Interestingly enough, an article appeared in my newsreader yesterday which is closely related to what we’re discussing in the Kitchen this week. Called What’s So Unfair About Trade?, it takes a look at how international economics affect immigration to the U.S. I’d highly encourage you to take the time to read the article… but I also recognize that many of you won’t, so I’ll summarize some of the points here:
The author, David Schmidt, points out that the immigration debate rarely touches on the causes of immigration. He notes:
Immigrants are treated as if they had materialized out of nowhere. Indeed, the dehumanizing term “alien” may be strangely appropriate for the way many native-born citizens view people who come from other countries—immigrants are discussed as if they dropped out of the sky. All that’s missing is the flying saucer.
He then goes on to discuss three myths in the immigration discussion:
- The myth of the American biosphere—This is the idea that this country is some sort of isolated, fenced-off environment that immigrants enter from a place totally removed from ours. The myth acts as if immigrants first became a part of the U.S. economic system when they crossed the border. It ignores any effects that U.S. politics have outside of the physical limits of this country.
- The “Their Country” sucks myth (sorry… that’s Schmidt’s term, not mine)—This is the rather ethnocentric idea that immigrants are damaging “our” economy because “they” can’t get things together back home. Other countries are considered corrupt, dysfunctional and backwards. Another article that was brought to my attention yesterday (with more profanity than I care to read… you have been warned) is called 10 Things Most Americans Don’t Know About America. The author notes:
If there’s one constant in my travels over the past three years, it has been that almost every place I’ve visited (especially in Asia and South America) is much nicer and safer than I expected it to be. Singapore is pristine. Hong Kong makes Manhattan look like a suburb. My neighborhood in Colombia is nicer than the one I lived in in Boston (and cheaper).
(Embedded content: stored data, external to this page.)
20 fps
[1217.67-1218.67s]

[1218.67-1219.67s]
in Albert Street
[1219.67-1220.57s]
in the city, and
As Americans, we have this naïve assumption that people all over the world are struggling and way behind us. They’re not. Sweden and South Korea have more advanced high speed internet networks. Japan has the most advanced trains and transportation systems. Norwegians make more money. The biggest and most advanced plane in the world is flown out of Singapore. The tallest buildings in the world are now in Dubai and Shanghai.
Schmidt’s point is that we need to understand that “developed” nations bear some responsibility for conditions in other countries. Like yesterday’s post tried to point out, we can’t just have an “I got mine, tough luck for you” attitude.
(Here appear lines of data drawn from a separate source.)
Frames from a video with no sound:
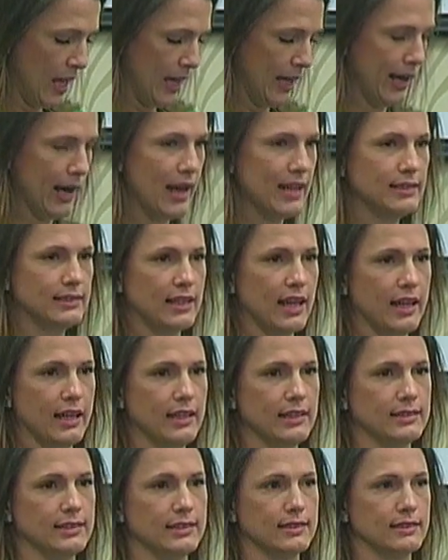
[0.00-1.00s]
And I say
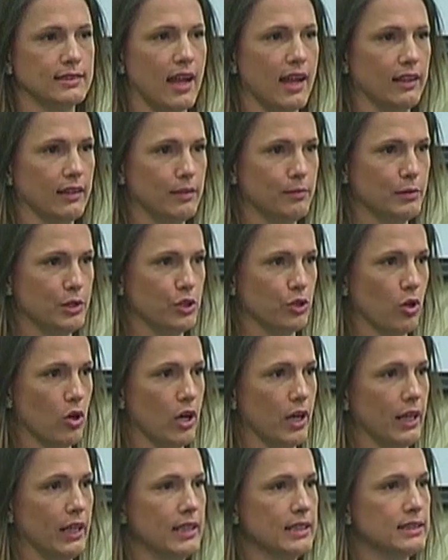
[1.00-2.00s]
it's the silent
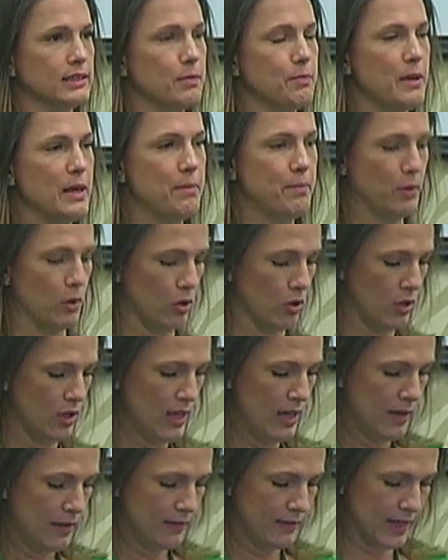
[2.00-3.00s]
majority. It's the people
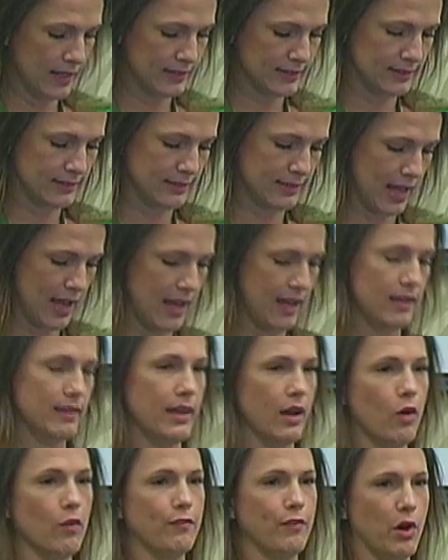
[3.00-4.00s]
that say
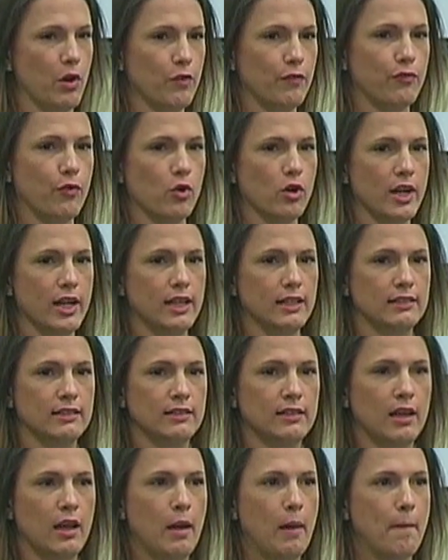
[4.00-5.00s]
they'll vote for it,
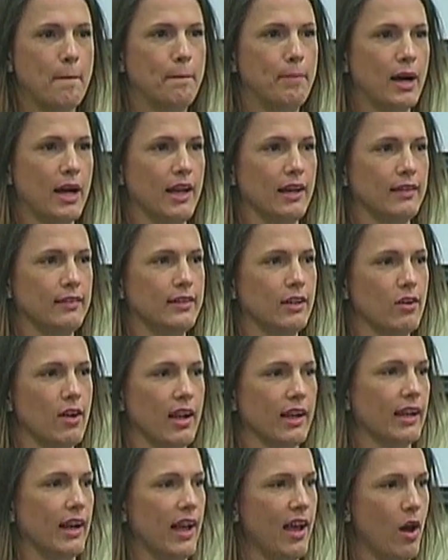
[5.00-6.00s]
but they're
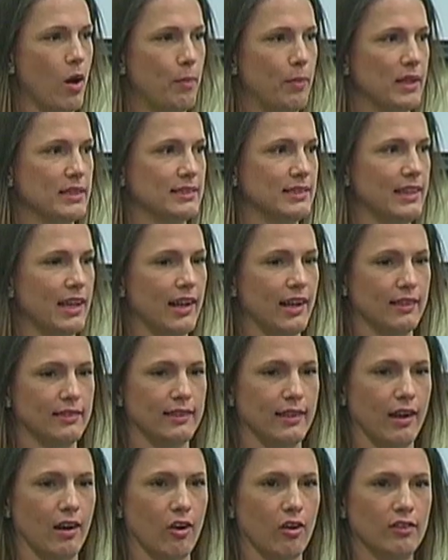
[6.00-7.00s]
not going to help us get it
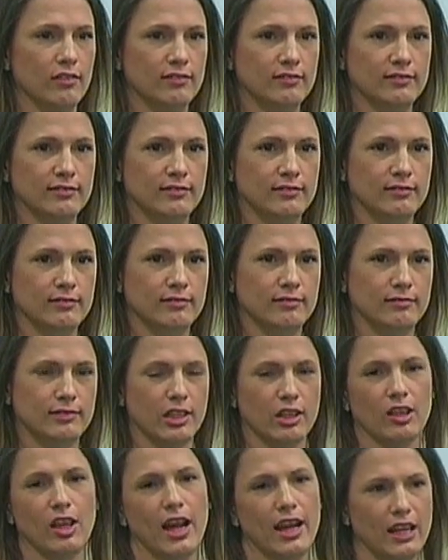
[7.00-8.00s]
there.
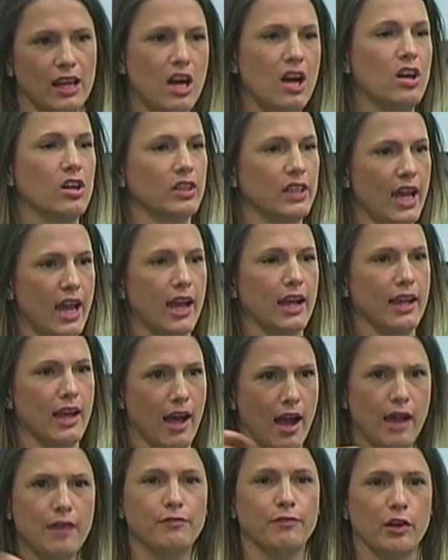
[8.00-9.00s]
They're like, oh,
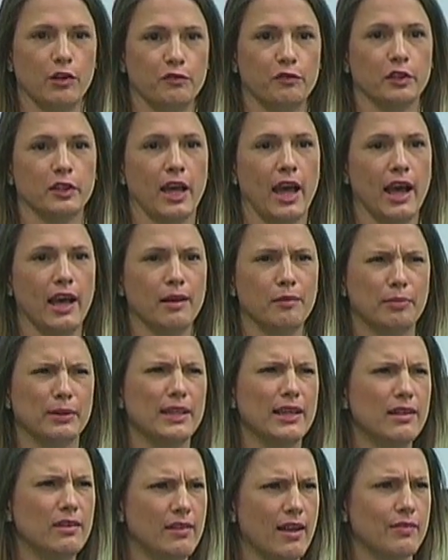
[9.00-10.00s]
yeah, I'd vote for that, but
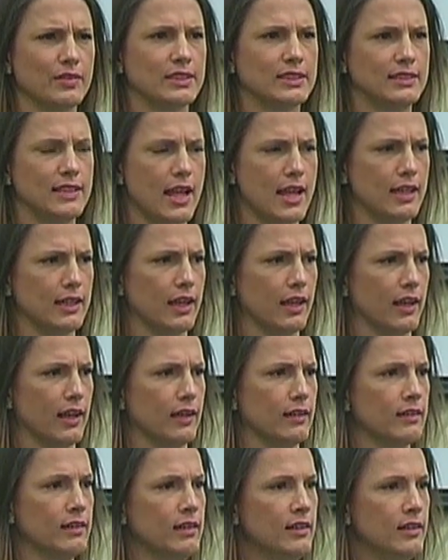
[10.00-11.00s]
they don't have a stake in
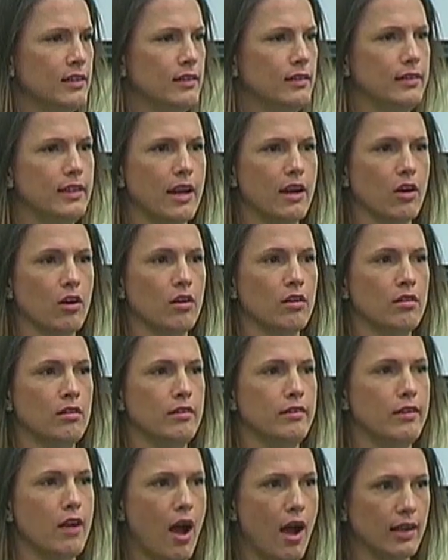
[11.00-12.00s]
it. They're
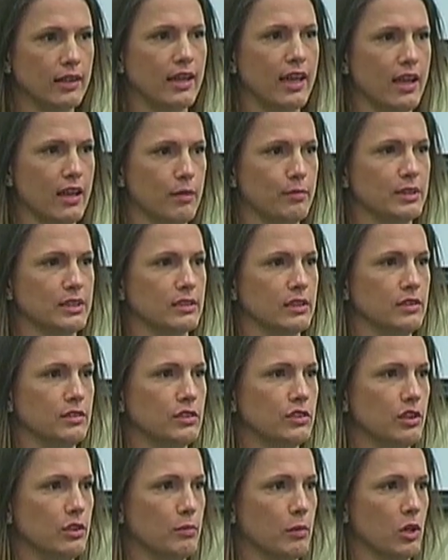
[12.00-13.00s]
not cannabis
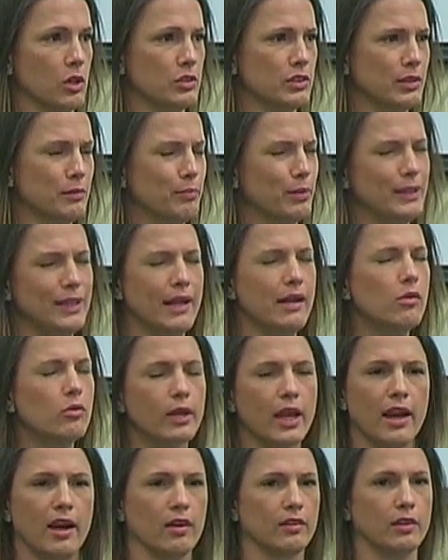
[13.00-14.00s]
consumers, but they don't
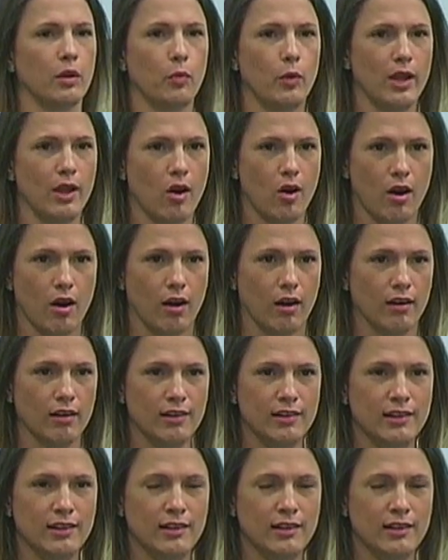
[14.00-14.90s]
care that we are.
- The myth of amnesty—To my mind, this was Schmidt’s weakest argument, though that may be changed in future articles in this series. He basically says “Immigration is just, therefore it’s not a crime, therefore amnesty can’t exist.” I’d like to hear further reasoning on that one.
Still, I like the idea of looking at the causes of immigration and beginning that search by looking in the mirror. If you didn’t read the article I recommended yesterday, now would be a good time to do so. The days of isolationism ended a century ago. We’re in a global economy. Immigrant-sending countries and immigrant-receiving countries are two sides of the same coin.
We’ll talk more about that next week. I’d like to hear some reactions to Schmidt’s ideas.
One of the disheartening things to me is that it is now past 10:30 am on Friday, July 13 – and this is the first comment, though the post has been up for several hours. Tim, either no one is reading your posts (which I doubt), or this is a subject people hate to comment on. I also doubt that, as in private conversations I hear this subject discussed frequently.
I suspect that one reason may be that what you are saying is hitting home to at least some people, perhaps touching some raw nerves. You are approaching it from a non-nationalistic stance and with the insights gained through years of working with Hispanic people in their own country and here.
We need to wake up to the fact that God is bringing the “mission field” to our own neighborhood. (Of course, it’s always been here – it just that now it is a foreign mission that is there.) Or maybe we are beginning to realize that God has more than one way to expand His kingdom. One is for us to go where the need is; another is for God to bring people from where the need to great to those who can help them – so they can return to their homeland with better news than that America is a land of opportunity. By that, I mean the good news of Jesus Christ Crucified, risen, and coming again in glory.
I am finally reading Gibbon’s Decline and Fall of the Roman Empire. One of the things that I have found interesting is that as the Empire was in decline, those who were taking it over became Christian – and in many instances displayed more moral sensitivity than the Romans. That is the Barbarians were more Christian than the Romans (and this was after Rome was supposedly “Christian”). Could the same thing happen with us? Not that I am calling Hispanic people “barbarian” – but that word as used by the Greeks meant anyone who did not speak Greek. Could it be that as our social moral sensibilities decline that some who do not speak “our” language (which must be the language of God!) will end up showing more genuine Christian morality than “we” do?